Set down all the entries again, word for word.

# Records to process
################

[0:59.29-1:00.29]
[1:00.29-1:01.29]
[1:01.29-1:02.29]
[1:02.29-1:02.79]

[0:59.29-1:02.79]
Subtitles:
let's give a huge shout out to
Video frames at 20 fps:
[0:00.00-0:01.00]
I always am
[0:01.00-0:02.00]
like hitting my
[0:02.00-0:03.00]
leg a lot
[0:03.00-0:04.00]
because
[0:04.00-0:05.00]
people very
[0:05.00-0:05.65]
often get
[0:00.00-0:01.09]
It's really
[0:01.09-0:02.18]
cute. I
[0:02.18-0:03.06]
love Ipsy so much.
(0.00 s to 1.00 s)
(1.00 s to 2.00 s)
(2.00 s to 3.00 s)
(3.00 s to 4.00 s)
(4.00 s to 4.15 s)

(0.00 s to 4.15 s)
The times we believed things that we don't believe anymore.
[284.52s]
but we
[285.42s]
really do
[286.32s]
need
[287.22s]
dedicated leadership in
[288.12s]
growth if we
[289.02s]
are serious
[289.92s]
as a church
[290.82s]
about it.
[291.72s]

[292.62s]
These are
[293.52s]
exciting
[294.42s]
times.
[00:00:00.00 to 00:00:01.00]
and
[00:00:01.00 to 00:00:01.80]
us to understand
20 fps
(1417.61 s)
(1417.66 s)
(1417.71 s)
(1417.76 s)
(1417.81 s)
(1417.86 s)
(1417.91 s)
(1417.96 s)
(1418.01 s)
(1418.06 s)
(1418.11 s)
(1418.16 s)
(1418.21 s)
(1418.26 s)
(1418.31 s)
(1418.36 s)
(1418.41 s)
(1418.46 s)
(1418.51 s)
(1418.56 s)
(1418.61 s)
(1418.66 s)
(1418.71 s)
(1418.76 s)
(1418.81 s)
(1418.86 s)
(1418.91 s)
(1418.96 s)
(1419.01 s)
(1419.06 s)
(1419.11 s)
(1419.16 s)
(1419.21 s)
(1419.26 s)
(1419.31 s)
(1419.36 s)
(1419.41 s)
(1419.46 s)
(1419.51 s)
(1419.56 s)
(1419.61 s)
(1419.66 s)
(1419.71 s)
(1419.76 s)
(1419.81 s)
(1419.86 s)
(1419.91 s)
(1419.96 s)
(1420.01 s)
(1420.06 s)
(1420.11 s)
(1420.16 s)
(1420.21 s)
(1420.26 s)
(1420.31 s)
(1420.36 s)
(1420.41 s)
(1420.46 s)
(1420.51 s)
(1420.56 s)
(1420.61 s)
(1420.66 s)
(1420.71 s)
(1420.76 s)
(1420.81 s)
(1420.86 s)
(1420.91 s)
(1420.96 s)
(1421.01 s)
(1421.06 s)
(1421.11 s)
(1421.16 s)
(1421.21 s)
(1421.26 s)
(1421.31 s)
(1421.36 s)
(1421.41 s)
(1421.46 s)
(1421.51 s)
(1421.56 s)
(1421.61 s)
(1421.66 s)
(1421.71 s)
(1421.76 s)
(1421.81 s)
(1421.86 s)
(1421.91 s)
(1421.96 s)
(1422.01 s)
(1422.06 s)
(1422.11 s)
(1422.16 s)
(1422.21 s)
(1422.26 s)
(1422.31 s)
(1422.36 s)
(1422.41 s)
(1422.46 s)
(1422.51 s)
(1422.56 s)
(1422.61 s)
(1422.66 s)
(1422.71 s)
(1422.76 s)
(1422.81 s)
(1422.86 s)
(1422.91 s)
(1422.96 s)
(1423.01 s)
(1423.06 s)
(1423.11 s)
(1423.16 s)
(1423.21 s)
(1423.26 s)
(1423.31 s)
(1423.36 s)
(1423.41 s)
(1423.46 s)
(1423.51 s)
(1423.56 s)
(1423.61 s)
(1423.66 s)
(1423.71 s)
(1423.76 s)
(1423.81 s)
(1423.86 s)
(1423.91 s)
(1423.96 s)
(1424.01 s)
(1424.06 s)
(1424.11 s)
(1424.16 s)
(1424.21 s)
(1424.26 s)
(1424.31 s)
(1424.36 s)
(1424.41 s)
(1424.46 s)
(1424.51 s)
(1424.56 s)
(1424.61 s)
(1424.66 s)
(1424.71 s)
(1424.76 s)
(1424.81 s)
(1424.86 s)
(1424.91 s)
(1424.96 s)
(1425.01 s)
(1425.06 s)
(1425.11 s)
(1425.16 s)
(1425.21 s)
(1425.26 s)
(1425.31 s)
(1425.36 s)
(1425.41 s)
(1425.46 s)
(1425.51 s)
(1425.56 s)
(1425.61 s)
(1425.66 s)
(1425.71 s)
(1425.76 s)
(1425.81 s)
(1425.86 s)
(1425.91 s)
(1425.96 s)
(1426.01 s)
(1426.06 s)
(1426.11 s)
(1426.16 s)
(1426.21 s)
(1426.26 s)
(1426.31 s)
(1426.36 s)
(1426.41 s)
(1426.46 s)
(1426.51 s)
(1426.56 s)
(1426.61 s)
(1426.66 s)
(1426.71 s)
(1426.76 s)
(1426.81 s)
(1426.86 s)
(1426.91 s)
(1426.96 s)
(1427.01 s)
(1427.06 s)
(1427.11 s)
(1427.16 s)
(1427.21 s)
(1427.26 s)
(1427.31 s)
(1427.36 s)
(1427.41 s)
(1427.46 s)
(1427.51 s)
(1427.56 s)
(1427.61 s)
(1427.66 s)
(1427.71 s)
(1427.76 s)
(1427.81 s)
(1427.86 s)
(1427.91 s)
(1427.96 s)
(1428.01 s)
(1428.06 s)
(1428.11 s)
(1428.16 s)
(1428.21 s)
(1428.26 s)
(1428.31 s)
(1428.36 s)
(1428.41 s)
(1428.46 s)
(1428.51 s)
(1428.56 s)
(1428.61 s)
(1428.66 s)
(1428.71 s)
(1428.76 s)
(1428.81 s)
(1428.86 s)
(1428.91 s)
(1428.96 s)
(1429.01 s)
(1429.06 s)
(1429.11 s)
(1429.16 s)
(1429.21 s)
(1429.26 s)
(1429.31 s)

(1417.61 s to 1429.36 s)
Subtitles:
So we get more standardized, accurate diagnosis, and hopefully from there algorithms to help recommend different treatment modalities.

################

# Result of this task
[0:59.29-1:00.29]
[1:00.29-1:01.29]
[1:01.29-1:02.29]
[1:02.29-1:02.79]

[0:59.29-1:02.79]
Subtitles:
let's give a huge shout out to
Video frames at 20 fps:
[0:00.00-0:01.00]
I always am
[0:01.00-0:02.00]
like hitting my
[0:02.00-0:03.00]
leg a lot
[0:03.00-0:04.00]
because
[0:04.00-0:05.00]
people very
[0:05.00-0:05.65]
often get
[0:00.00-0:01.09]
It's really
[0:01.09-0:02.18]
cute. I
[0:02.18-0:03.06]
love Ipsy so much.
(0.00 s to 1.00 s)
(1.00 s to 2.00 s)
(2.00 s to 3.00 s)
(3.00 s to 4.00 s)
(4.00 s to 4.15 s)

(0.00 s to 4.15 s)
The times we believed things that we don't believe anymore.
[284.52s]
but we
[285.42s]
really do
[286.32s]
need
[287.22s]
dedicated leadership in
[288.12s]
growth if we
[289.02s]
are serious
[289.92s]
as a church
[290.82s]
about it.
[291.72s]

[292.62s]
These are
[293.52s]
exciting
[294.42s]
times.
[00:00:00.00 to 00:00:01.00]
and
[00:00:01.00 to 00:00:01.80]
us to understand
20 fps
(1417.61 s)
(1417.66 s)
(1417.71 s)
(1417.76 s)
(1417.81 s)
(1417.86 s)
(1417.91 s)
(1417.96 s)
(1418.01 s)
(1418.06 s)
(1418.11 s)
(1418.16 s)
(1418.21 s)
(1418.26 s)
(1418.31 s)
(1418.36 s)
(1418.41 s)
(1418.46 s)
(1418.51 s)
(1418.56 s)
(1418.61 s)
(1418.66 s)
(1418.71 s)
(1418.76 s)
(1418.81 s)
(1418.86 s)
(1418.91 s)
(1418.96 s)
(1419.01 s)
(1419.06 s)
(1419.11 s)
(1419.16 s)
(1419.21 s)
(1419.26 s)
(1419.31 s)
(1419.36 s)
(1419.41 s)
(1419.46 s)
(1419.51 s)
(1419.56 s)
(1419.61 s)
(1419.66 s)
(1419.71 s)
(1419.76 s)
(1419.81 s)
(1419.86 s)
(1419.91 s)
(1419.96 s)
(1420.01 s)
(1420.06 s)
(1420.11 s)
(1420.16 s)
(1420.21 s)
(1420.26 s)
(1420.31 s)
(1420.36 s)
(1420.41 s)
(1420.46 s)
(1420.51 s)
(1420.56 s)
(1420.61 s)
(1420.66 s)
(1420.71 s)
(1420.76 s)
(1420.81 s)
(1420.86 s)
(1420.91 s)
(1420.96 s)
(1421.01 s)
(1421.06 s)
(1421.11 s)
(1421.16 s)
(1421.21 s)
(1421.26 s)
(1421.31 s)
(1421.36 s)
(1421.41 s)
(1421.46 s)
(1421.51 s)
(1421.56 s)
(1421.61 s)
(1421.66 s)
(1421.71 s)
(1421.76 s)
(1421.81 s)
(1421.86 s)
(1421.91 s)
(1421.96 s)
(1422.01 s)
(1422.06 s)
(1422.11 s)
(1422.16 s)
(1422.21 s)
(1422.26 s)
(1422.31 s)
(1422.36 s)
(1422.41 s)
(1422.46 s)
(1422.51 s)
(1422.56 s)
(1422.61 s)
(1422.66 s)
(1422.71 s)
(1422.76 s)
(1422.81 s)
(1422.86 s)
(1422.91 s)
(1422.96 s)
(1423.01 s)
(1423.06 s)
(1423.11 s)
(1423.16 s)
(1423.21 s)
(1423.26 s)
(1423.31 s)
(1423.36 s)
(1423.41 s)
(1423.46 s)
(1423.51 s)
(1423.56 s)
(1423.61 s)
(1423.66 s)
(1423.71 s)
(1423.76 s)
(1423.81 s)
(1423.86 s)
(1423.91 s)
(1423.96 s)
(1424.01 s)
(1424.06 s)
(1424.11 s)
(1424.16 s)
(1424.21 s)
(1424.26 s)
(1424.31 s)
(1424.36 s)
(1424.41 s)
(1424.46 s)
(1424.51 s)
(1424.56 s)
(1424.61 s)
(1424.66 s)
(1424.71 s)
(1424.76 s)
(1424.81 s)
(1424.86 s)
(1424.91 s)
(1424.96 s)
(1425.01 s)
(1425.06 s)
(1425.11 s)
(1425.16 s)
(1425.21 s)
(1425.26 s)
(1425.31 s)
(1425.36 s)
(1425.41 s)
(1425.46 s)
(1425.51 s)
(1425.56 s)
(1425.61 s)
(1425.66 s)
(1425.71 s)
(1425.76 s)
(1425.81 s)
(1425.86 s)
(1425.91 s)
(1425.96 s)
(1426.01 s)
(1426.06 s)
(1426.11 s)
(1426.16 s)
(1426.21 s)
(1426.26 s)
(1426.31 s)
(1426.36 s)
(1426.41 s)
(1426.46 s)
(1426.51 s)
(1426.56 s)
(1426.61 s)
(1426.66 s)
(1426.71 s)
(1426.76 s)
(1426.81 s)
(1426.86 s)
(1426.91 s)
(1426.96 s)
(1427.01 s)
(1427.06 s)
(1427.11 s)
(1427.16 s)
(1427.21 s)
(1427.26 s)
(1427.31 s)
(1427.36 s)
(1427.41 s)
(1427.46 s)
(1427.51 s)
(1427.56 s)
(1427.61 s)
(1427.66 s)
(1427.71 s)
(1427.76 s)
(1427.81 s)
(1427.86 s)
(1427.91 s)
(1427.96 s)
(1428.01 s)
(1428.06 s)
(1428.11 s)
(1428.16 s)
(1428.21 s)
(1428.26 s)
(1428.31 s)
(1428.36 s)
(1428.41 s)
(1428.46 s)
(1428.51 s)
(1428.56 s)
(1428.61 s)
(1428.66 s)
(1428.71 s)
(1428.76 s)
(1428.81 s)
(1428.86 s)
(1428.91 s)
(1428.96 s)
(1429.01 s)
(1429.06 s)
(1429.11 s)
(1429.16 s)
(1429.21 s)
(1429.26 s)
(1429.31 s)

(1417.61 s to 1429.36 s)
Subtitles:
So we get more standardized, accurate diagnosis, and hopefully from there algorithms to help recommend different treatment modalities.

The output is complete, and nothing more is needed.